As cyber threats become increasingly sophisticated, the group known as MirrorFace, linked to China and believed to be a faction of state-sponsored APT10, has made headlines for breaching over 200 organizations in Japan alone. This subgroup focuses on cyber espionage, targeting sensitive information related to national security and advanced technologies. Their operations have involved a range of malware tools, including ANEL, LODEINFO, and NOOPDOOR, which they’ve deployed in meticulously planned attacks over the last five years.
From 2019 to 2023, MirrorFace primarily hit Japanese government bodies, think tanks, and media organizations using spear-phishing techniques and various types of malware. In 2023, they expanded their reach to exploit vulnerabilities in the semiconductor and aerospace sectors, targeting critical industries. By January 2024, the group was actively infiltrating think tanks and academic institutions, potentially aiming for long-term information gathering. Their tactics became even more aggressive as they utilized ANEL malware in phishing campaigns directed at think tanks and politicians starting in June 2024.
MirrorFace’s malware arsenal is notable for its variety and evolution. They’ve leveraged tools like LODEINFO, LilimRAT, NOOPDOOR, and AsyncRAT in various campaigns. Their advanced techniques, such as executing malware in Windows Sandbox environments, help them evade detection, while Visual Studio Code Remote Tunnels provide stealthy access. Ingeniously crafted phishing emails lure victims into opening malware-laden attachments, showcasing their strategic planning and execution. They’ve also employed PowerShell exploits to execute commands without raising alarms, further exemplifying their use of advanced techniques.

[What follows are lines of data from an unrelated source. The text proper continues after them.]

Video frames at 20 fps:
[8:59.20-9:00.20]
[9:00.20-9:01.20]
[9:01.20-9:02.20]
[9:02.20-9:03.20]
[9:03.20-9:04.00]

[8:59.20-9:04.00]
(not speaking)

The impact of MirrorFace’s activities on Japan is significant. With over 200 confirmed breaches targeting sensitive sectors like aerospace, semiconductor firms, and defense, the risks to Japan’s technological and military advantages are considerable. High-profile attacks on entities like JAXA and the Port of Nagoya highlight the critical incidents that have raised alarms. In response, Japan’s National Police Agency (NPA) and National Information Security Center (NISC) have ramped up efforts to counter these threats.

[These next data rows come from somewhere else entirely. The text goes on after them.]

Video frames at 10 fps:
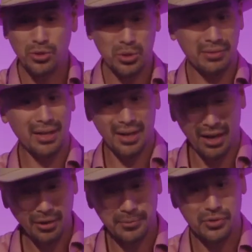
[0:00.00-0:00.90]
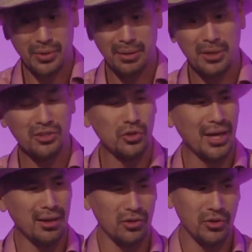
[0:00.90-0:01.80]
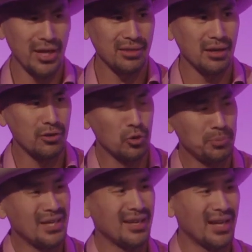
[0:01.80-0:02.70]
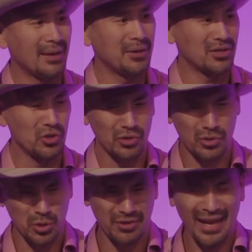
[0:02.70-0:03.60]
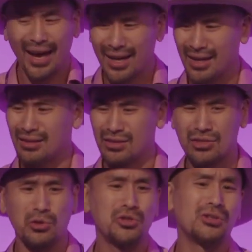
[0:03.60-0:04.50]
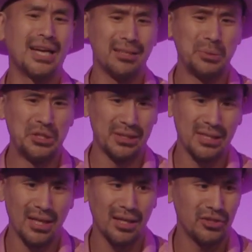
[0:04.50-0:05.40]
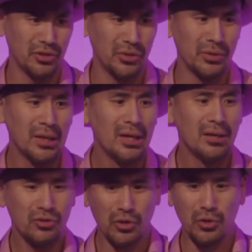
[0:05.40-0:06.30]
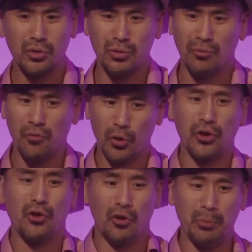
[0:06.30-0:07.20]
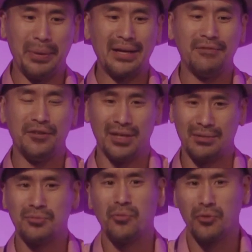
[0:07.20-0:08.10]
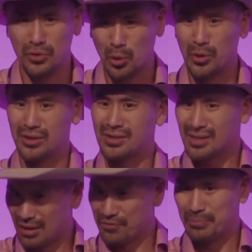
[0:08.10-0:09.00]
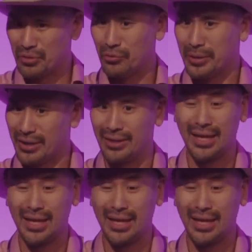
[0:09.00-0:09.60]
sort of thing helps, right? Because you get the group dynamics. You're sort of hacking the social animal inside you for your own benefit towards self-improvement, and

Now, MirrorFace’s ambitions appear to be extending beyond Japan, as they recently targeted a European diplomatic entity in Operation AkaiRyū. This operation, which utilized ANEL and AsyncRAT, indicates a shift in China’s cyber espionage strategy, raising concerns about the global spread of such threats. As they hone their phishing tactics, the world watches closely, aware that this group’s reach could pose increasing risks to international cybersecurity.